▸ ASSIGNMENT
What is needed is an exact copy of every line from the one containing "[0:02.70-0:03.00]" through the end of the entries; please set it down without any pictures.

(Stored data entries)
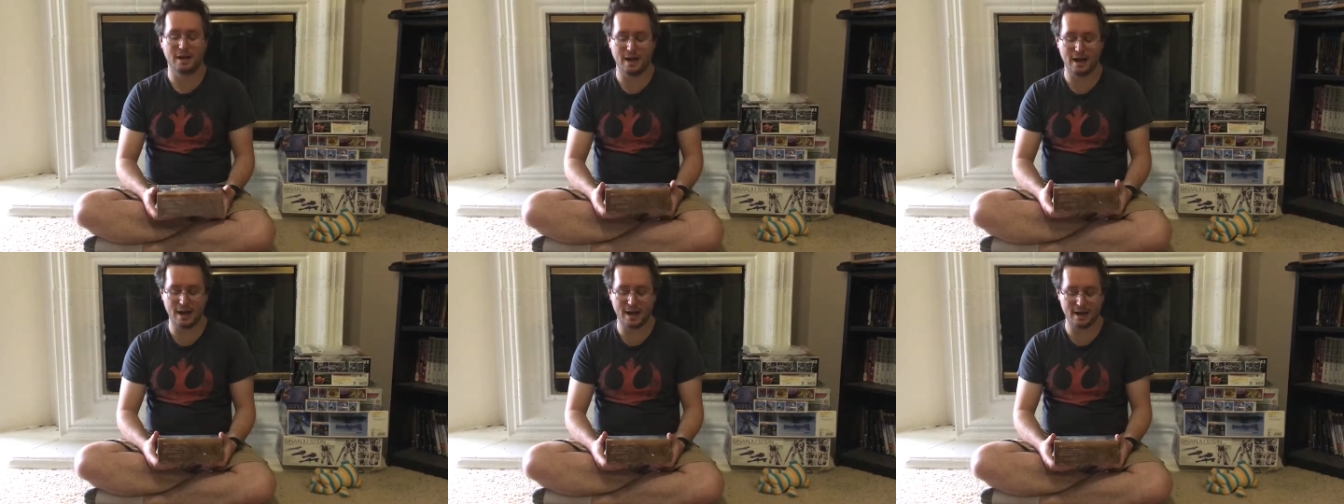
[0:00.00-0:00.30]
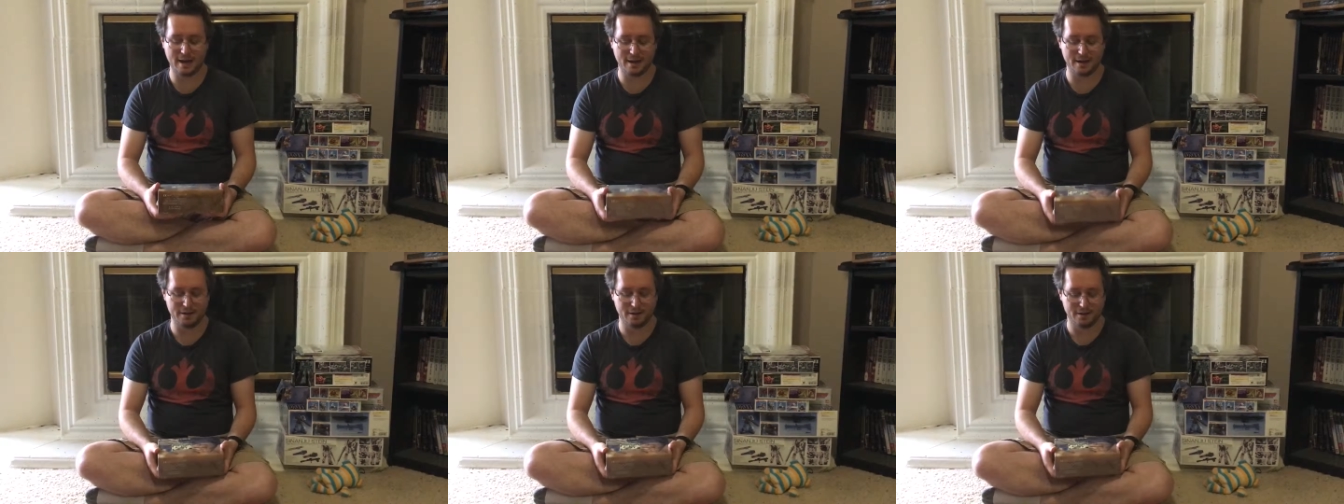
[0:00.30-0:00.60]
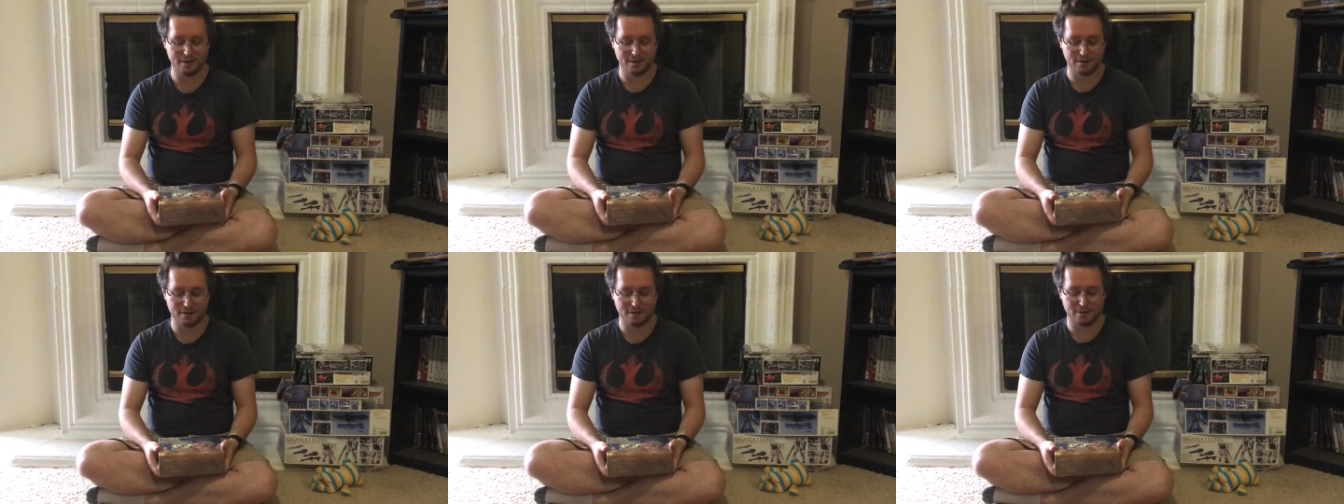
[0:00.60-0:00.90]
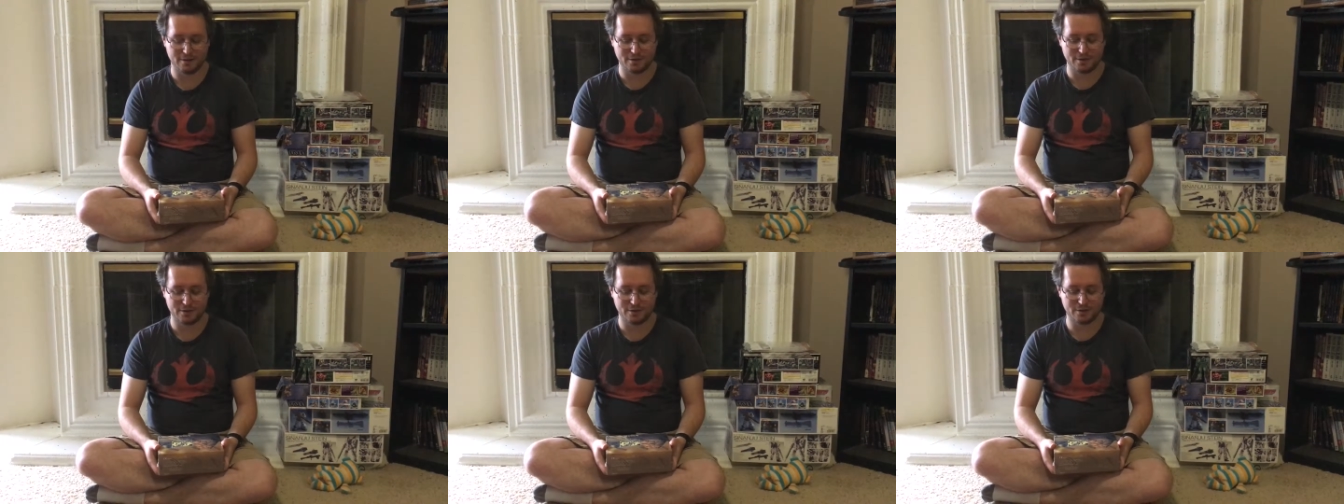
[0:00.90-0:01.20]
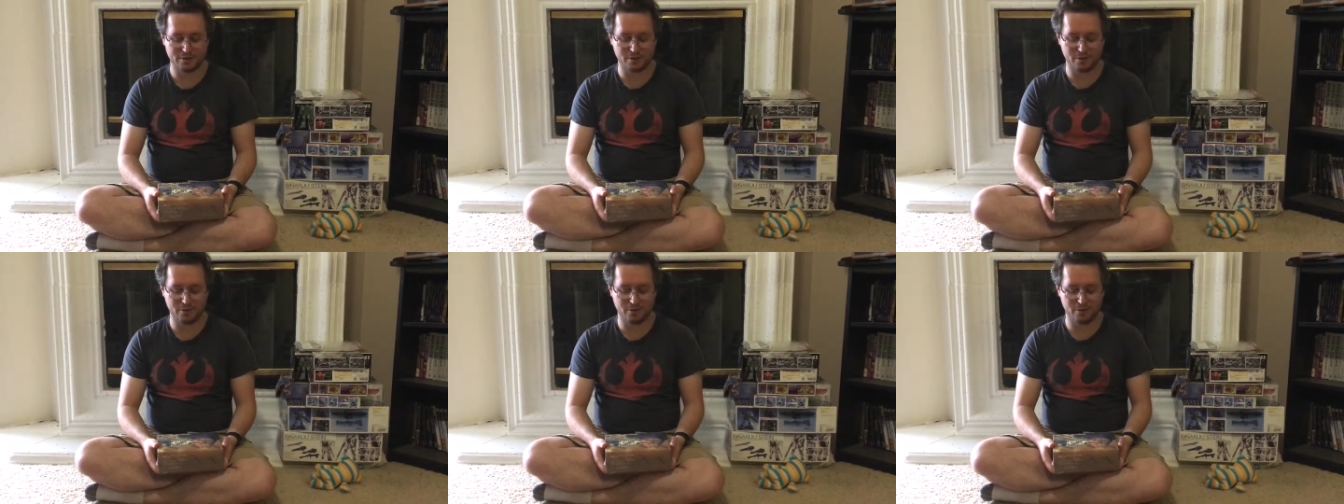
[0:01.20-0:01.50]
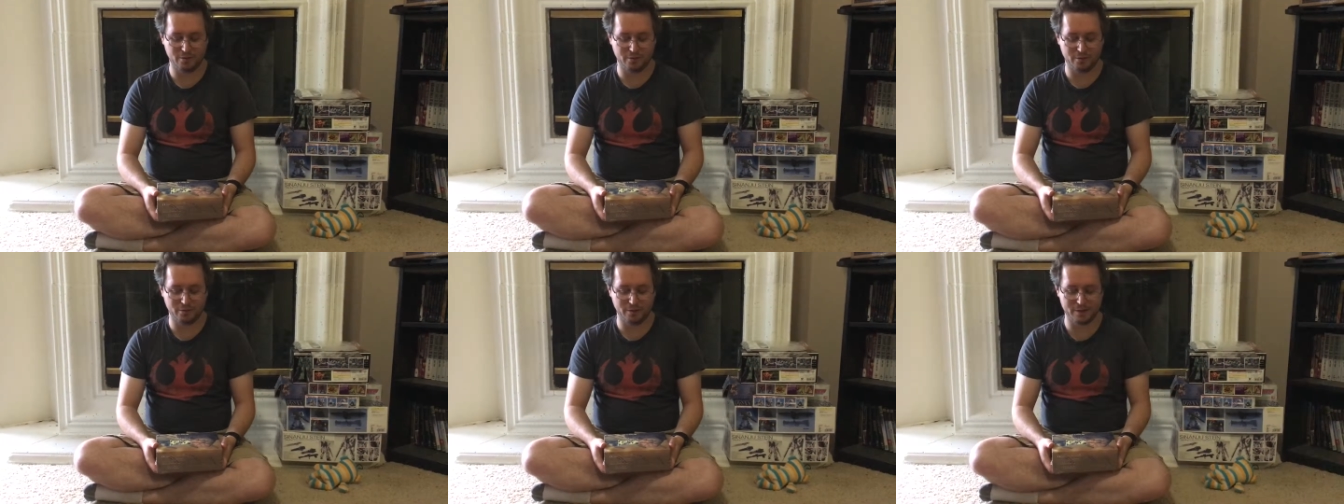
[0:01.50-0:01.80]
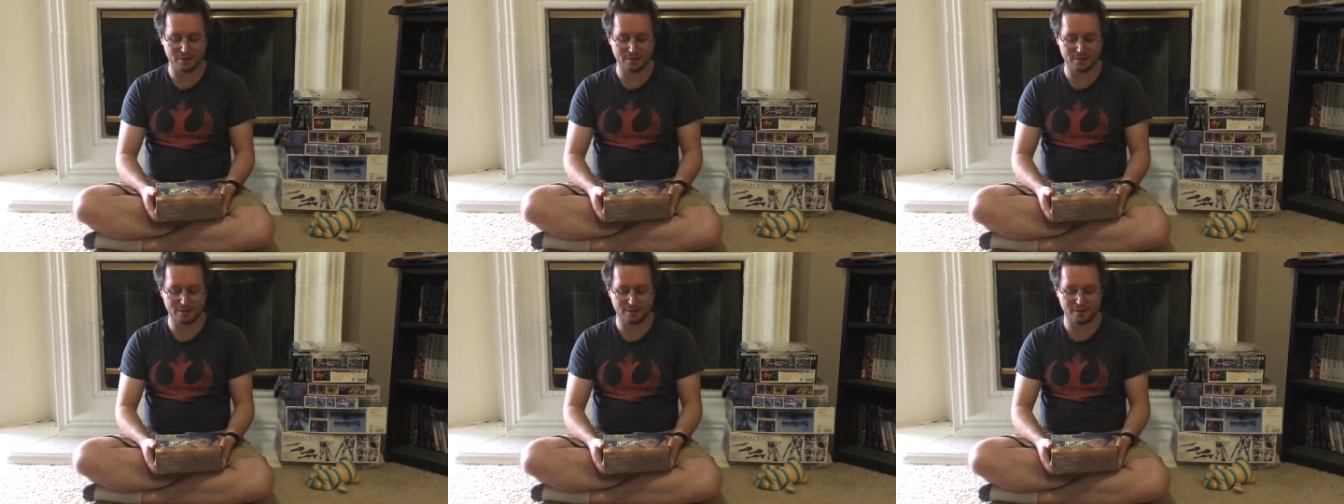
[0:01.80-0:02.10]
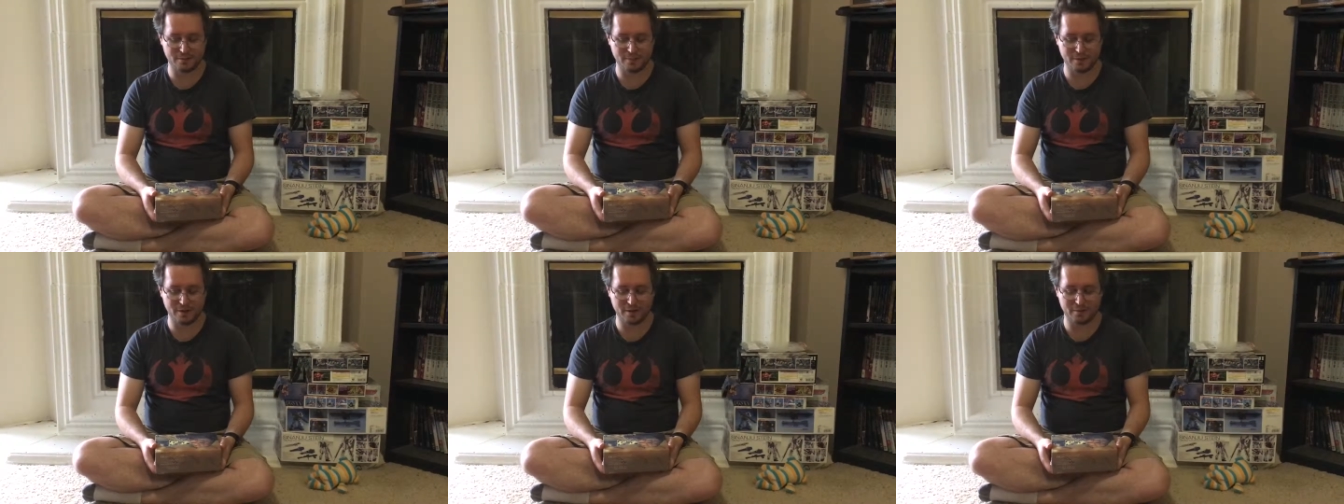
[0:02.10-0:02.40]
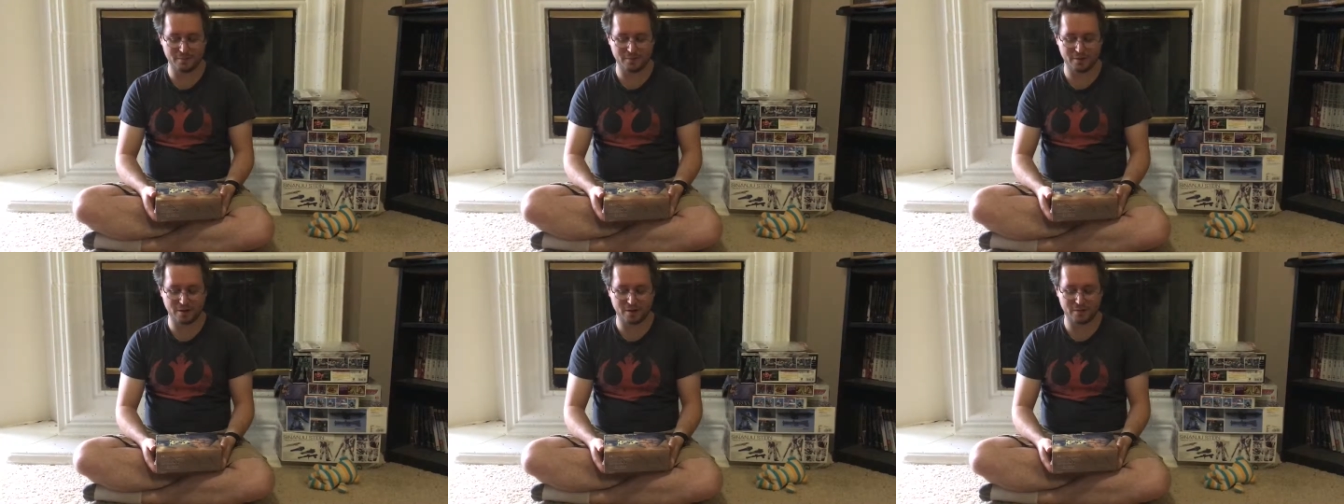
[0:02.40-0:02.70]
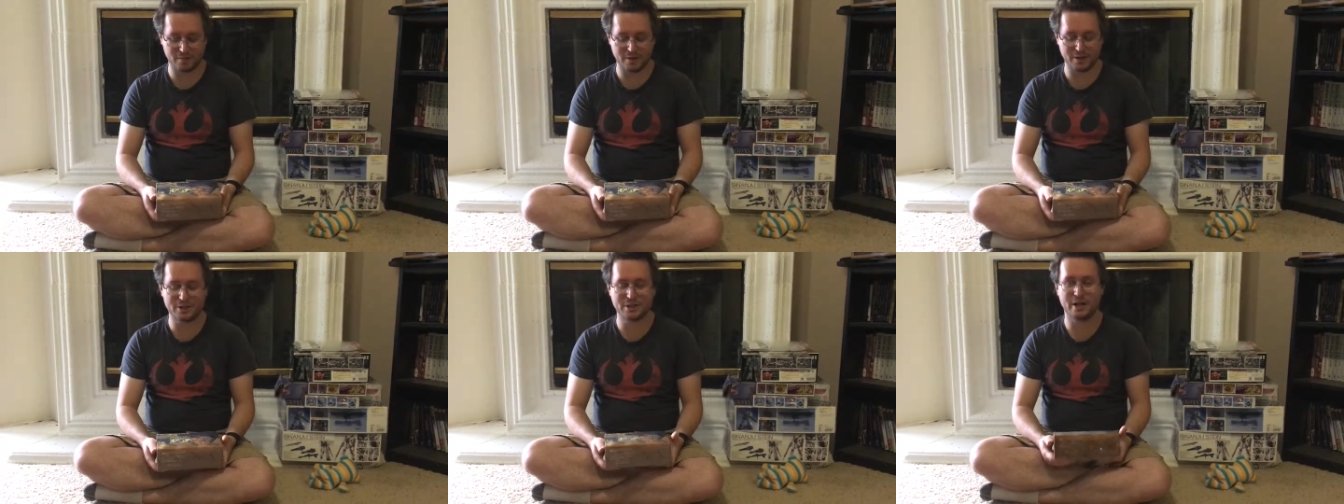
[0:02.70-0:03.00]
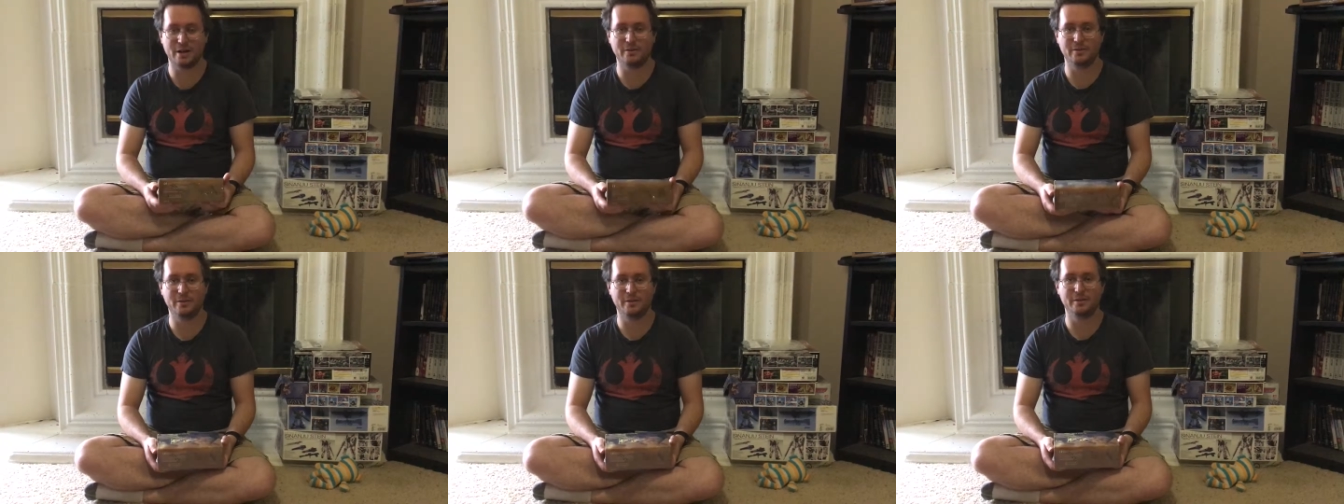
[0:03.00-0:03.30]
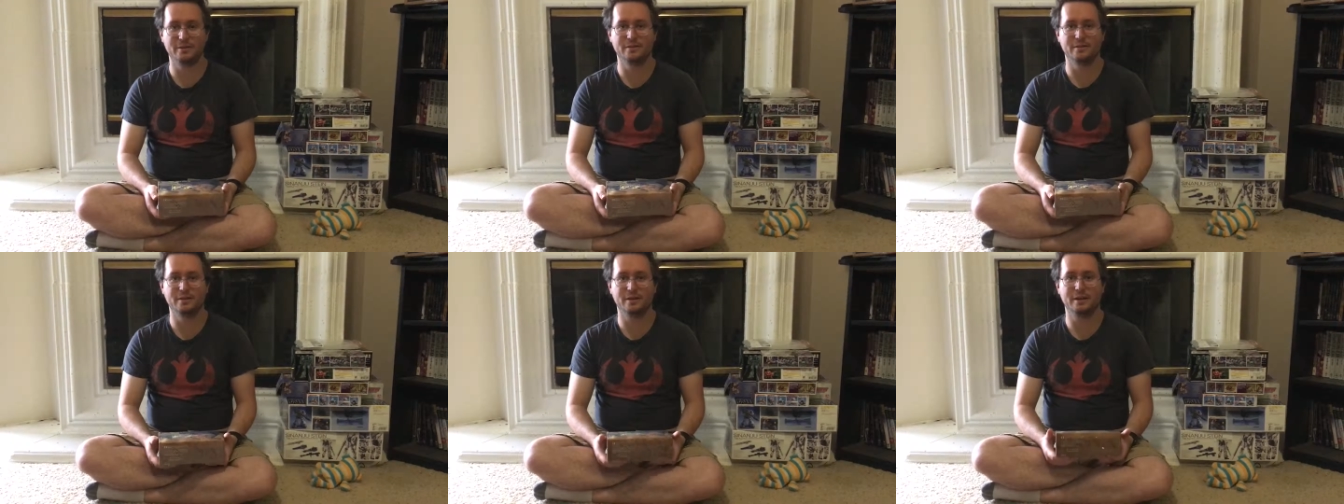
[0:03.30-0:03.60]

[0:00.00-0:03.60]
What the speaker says: Hi. So this is a big part of my childhood.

▸ TASK SOLUTION
[0:02.70-0:03.00]
[0:03.00-0:03.30]
[0:03.30-0:03.60]

[0:00.00-0:03.60]
What the speaker says: Hi. So this is a big part of my childhood.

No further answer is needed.